Please set down, with no changes, every line of the material below from the one containing "[00:01:53.58]" through the end. Skip the pictures.

ENTRIES SUPPLIED Block Start

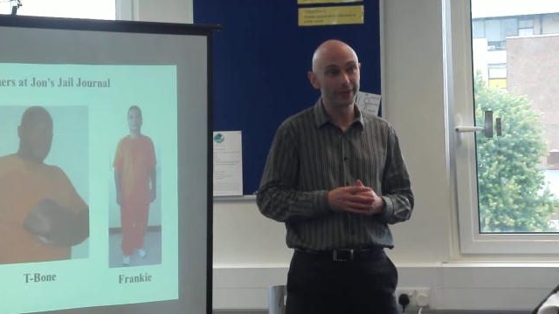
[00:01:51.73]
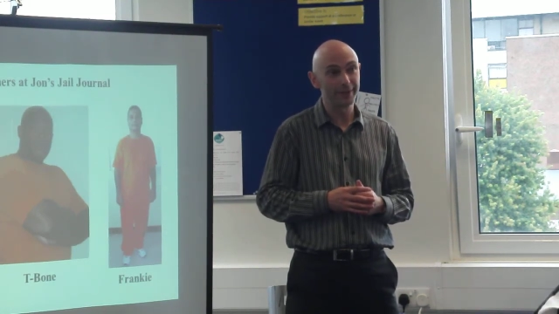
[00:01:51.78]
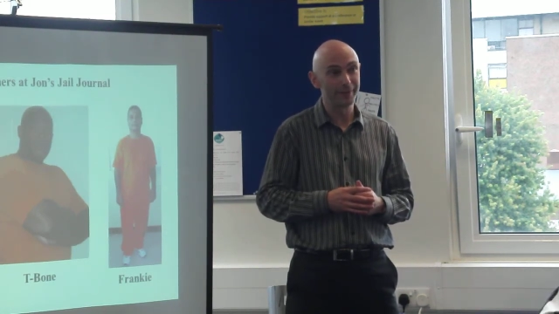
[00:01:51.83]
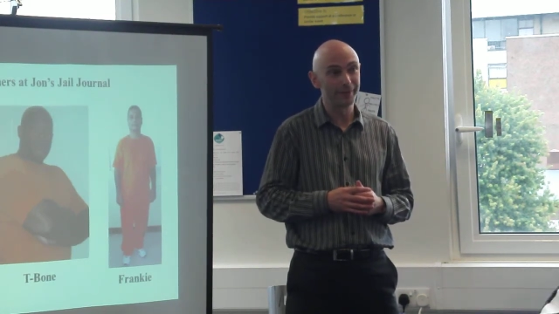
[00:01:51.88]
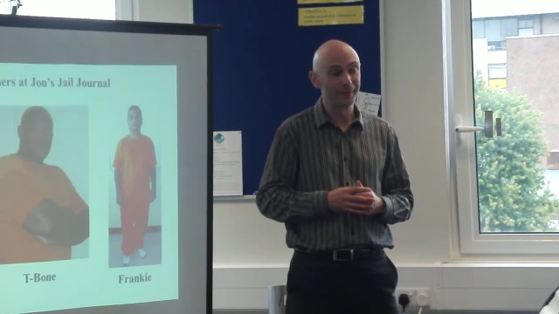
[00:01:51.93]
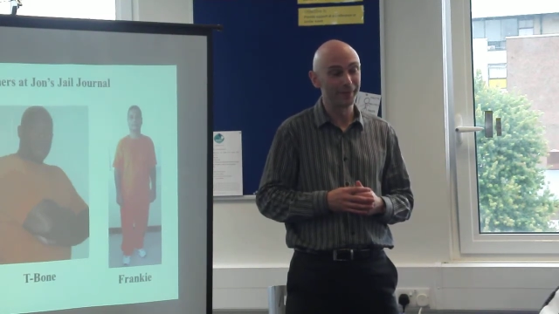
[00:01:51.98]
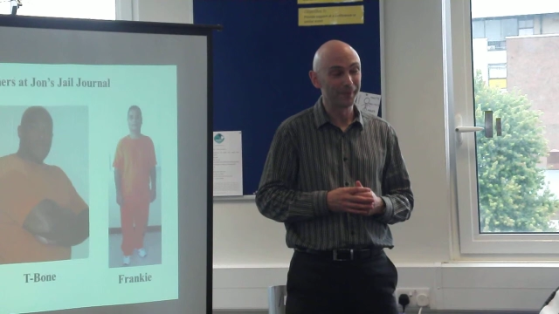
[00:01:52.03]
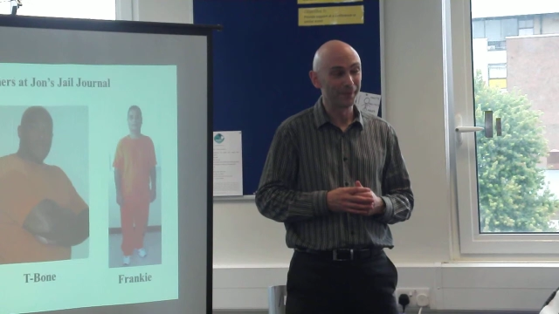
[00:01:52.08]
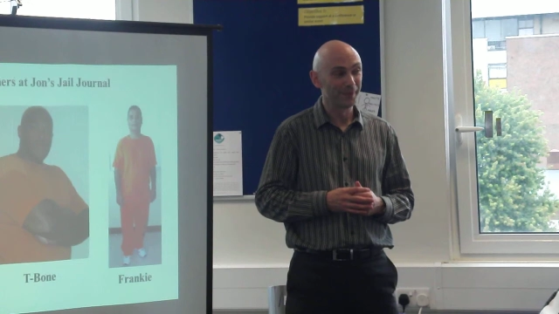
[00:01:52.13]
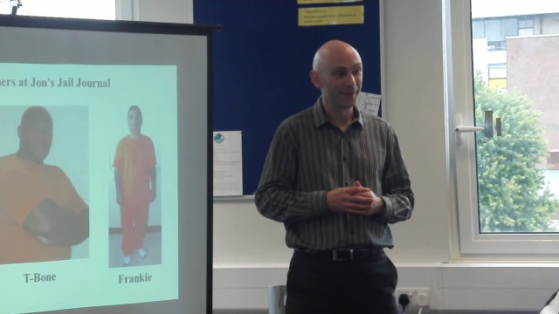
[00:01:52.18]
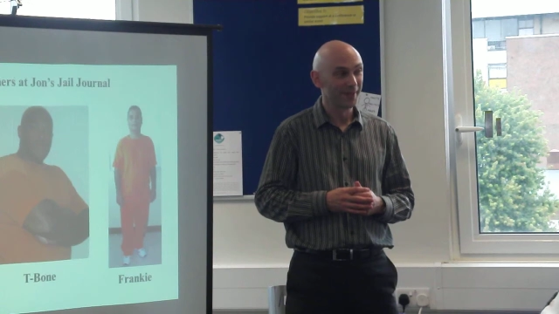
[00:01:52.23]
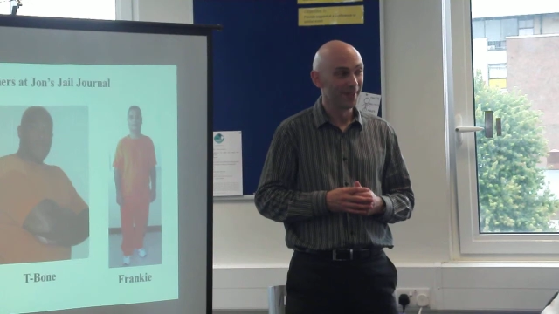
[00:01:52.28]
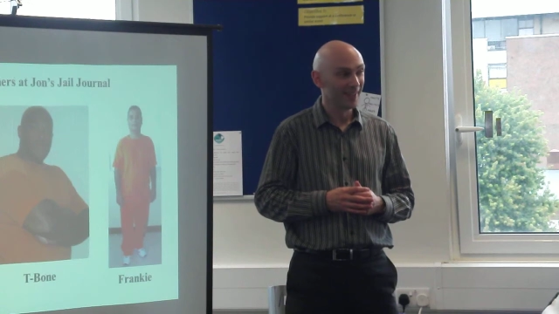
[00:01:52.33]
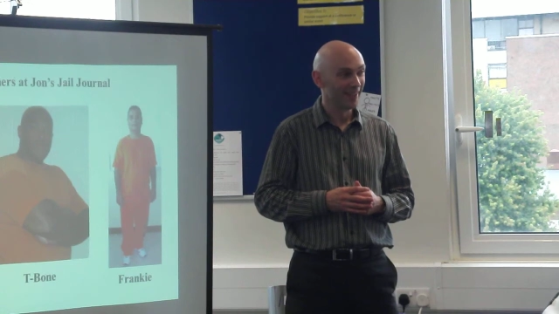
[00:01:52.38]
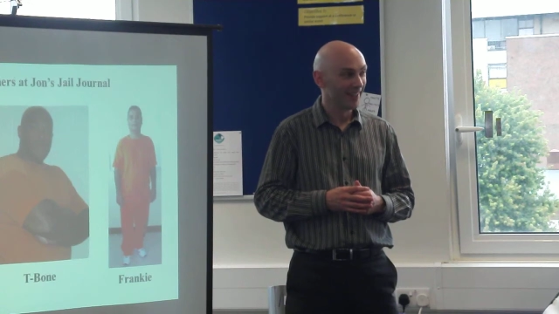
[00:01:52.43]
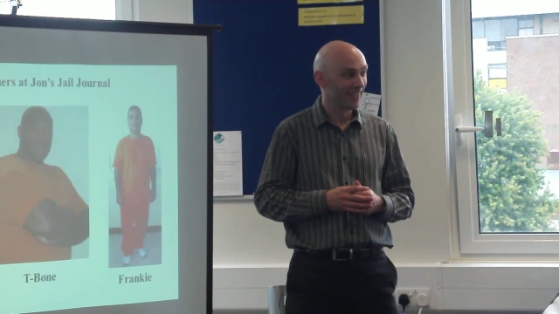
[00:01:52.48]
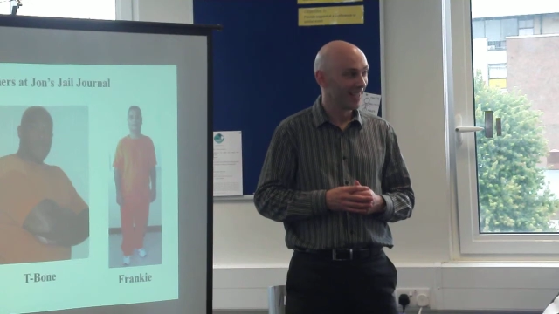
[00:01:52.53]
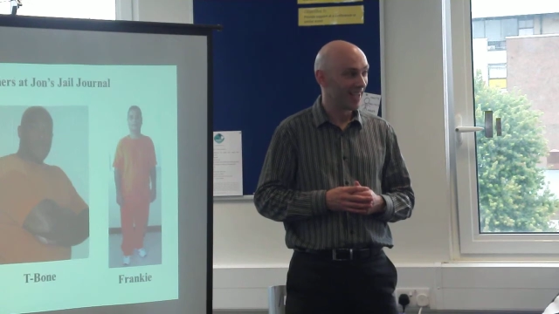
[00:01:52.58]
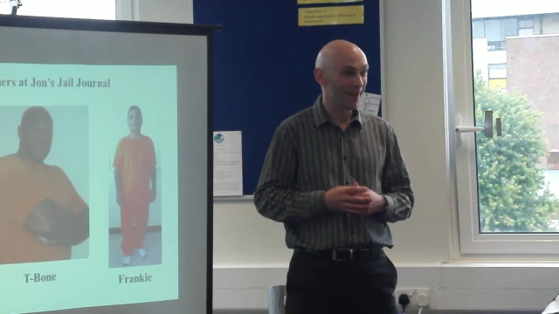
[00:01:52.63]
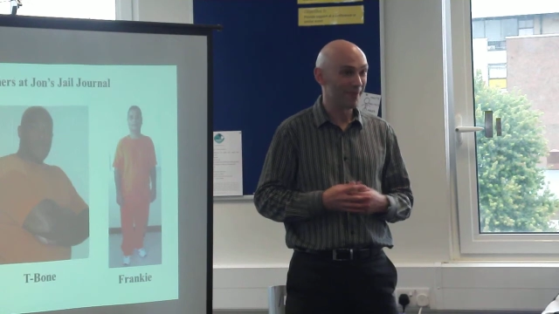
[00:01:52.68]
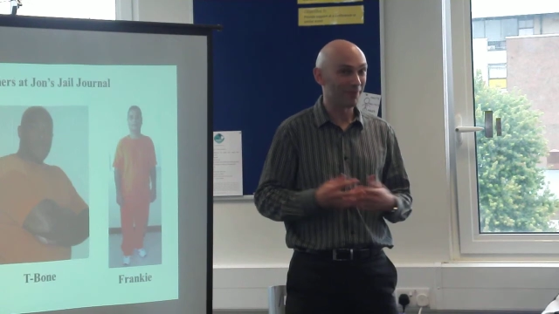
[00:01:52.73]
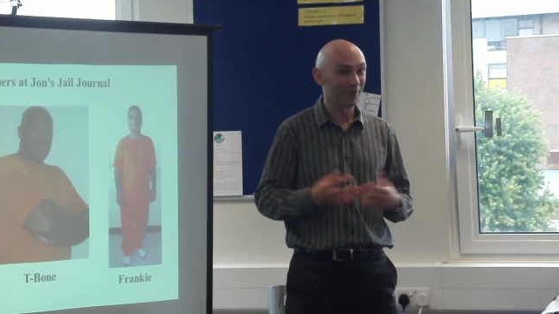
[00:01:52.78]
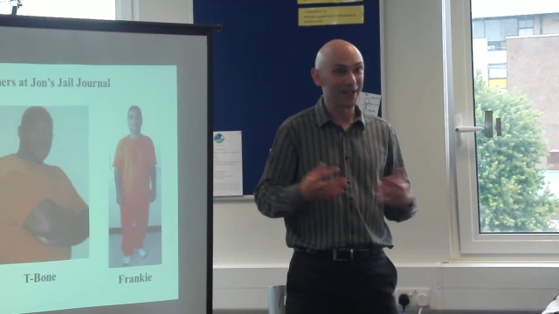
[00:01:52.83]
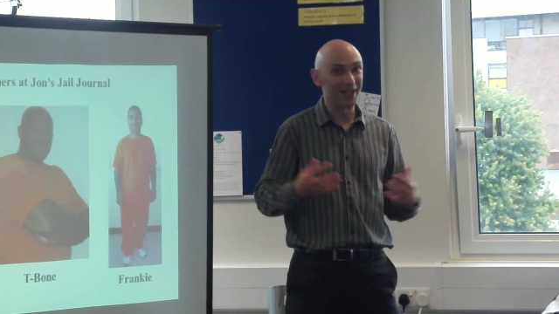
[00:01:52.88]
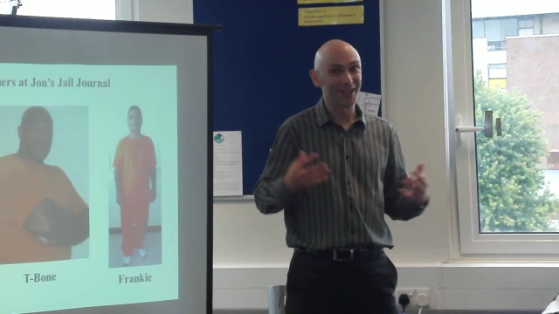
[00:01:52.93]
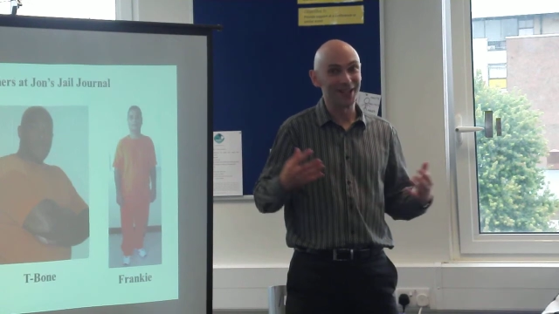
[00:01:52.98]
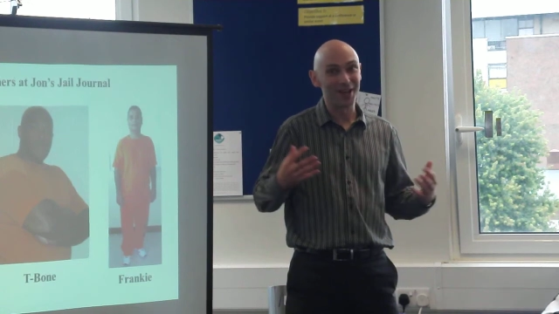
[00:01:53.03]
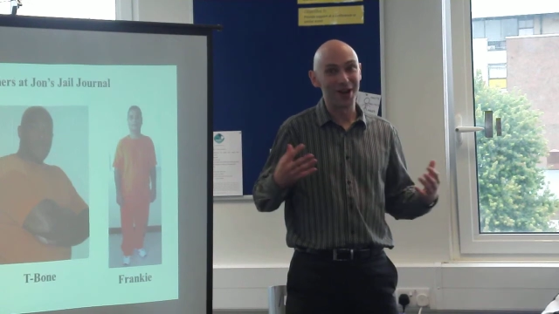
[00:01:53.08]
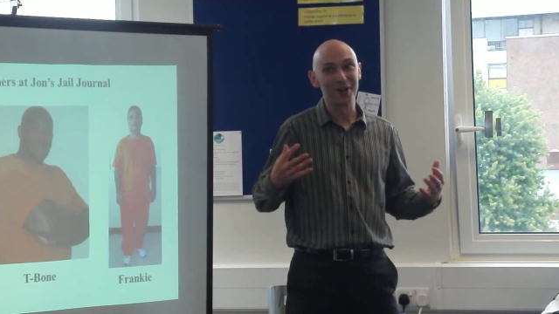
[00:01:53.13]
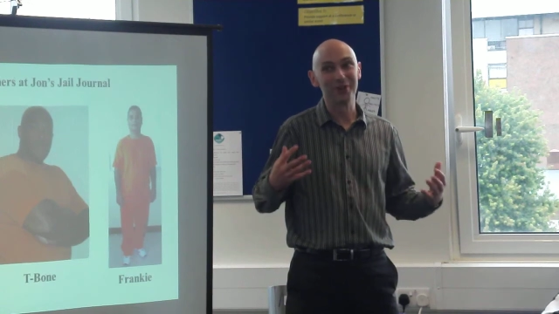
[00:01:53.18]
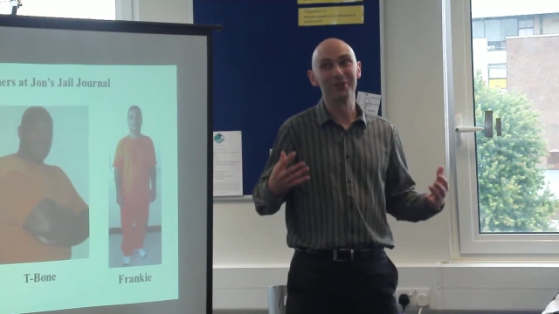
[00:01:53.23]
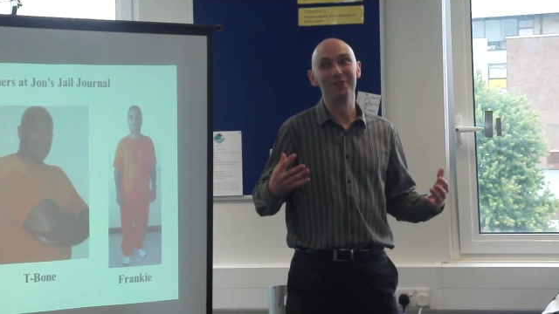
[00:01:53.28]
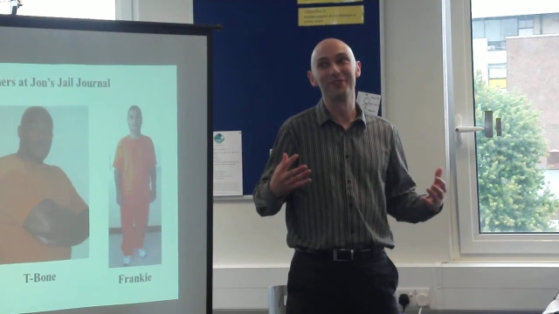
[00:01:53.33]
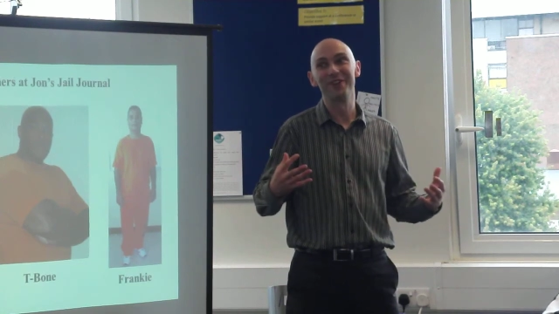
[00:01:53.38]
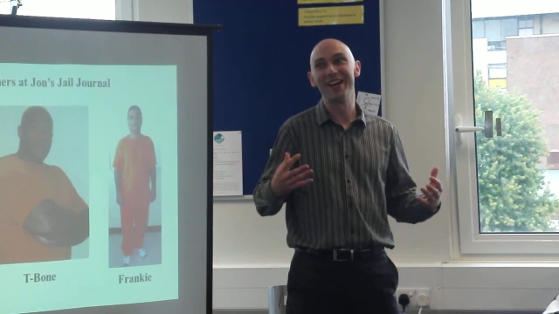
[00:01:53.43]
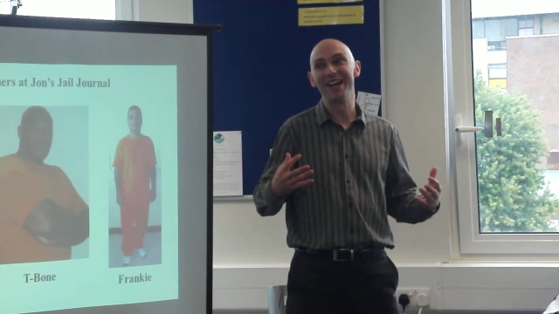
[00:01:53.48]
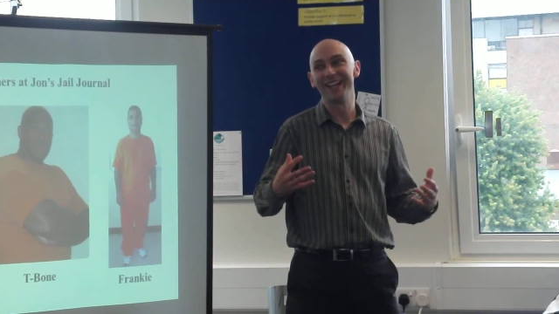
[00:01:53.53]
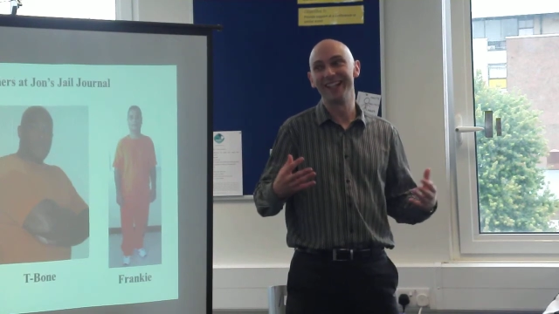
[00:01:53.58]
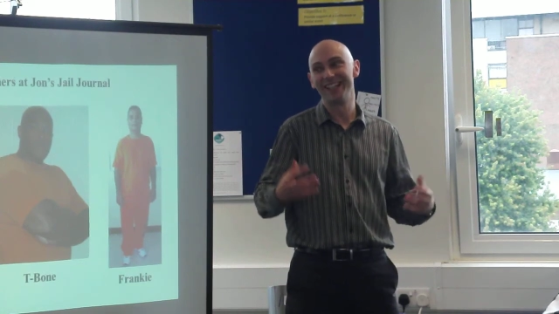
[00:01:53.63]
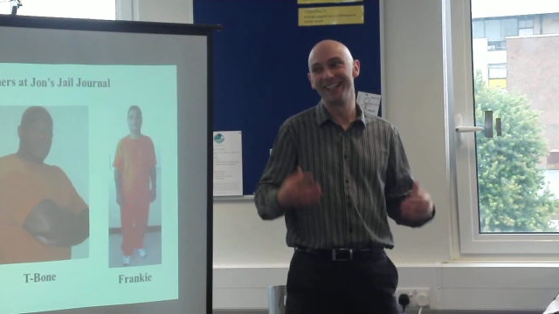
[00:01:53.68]
and I'd play along
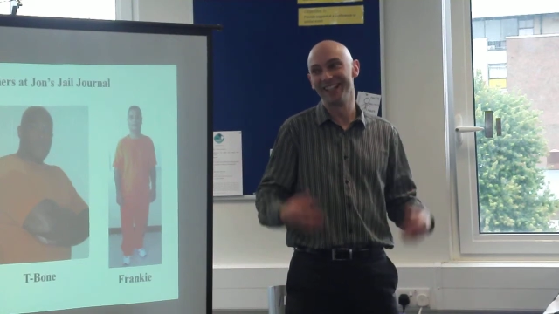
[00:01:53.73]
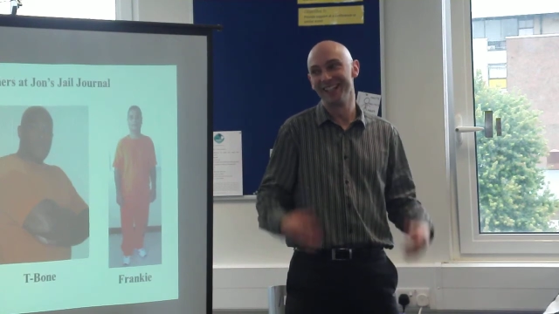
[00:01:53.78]
with it.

ENTRIES SUPPLIED Block End

__REPLY TO THE EXERCISE__.
[00:01:53.58]
[00:01:53.63]
[00:01:53.68]
and I'd play along
[00:01:53.73]
[00:01:53.78]
with it.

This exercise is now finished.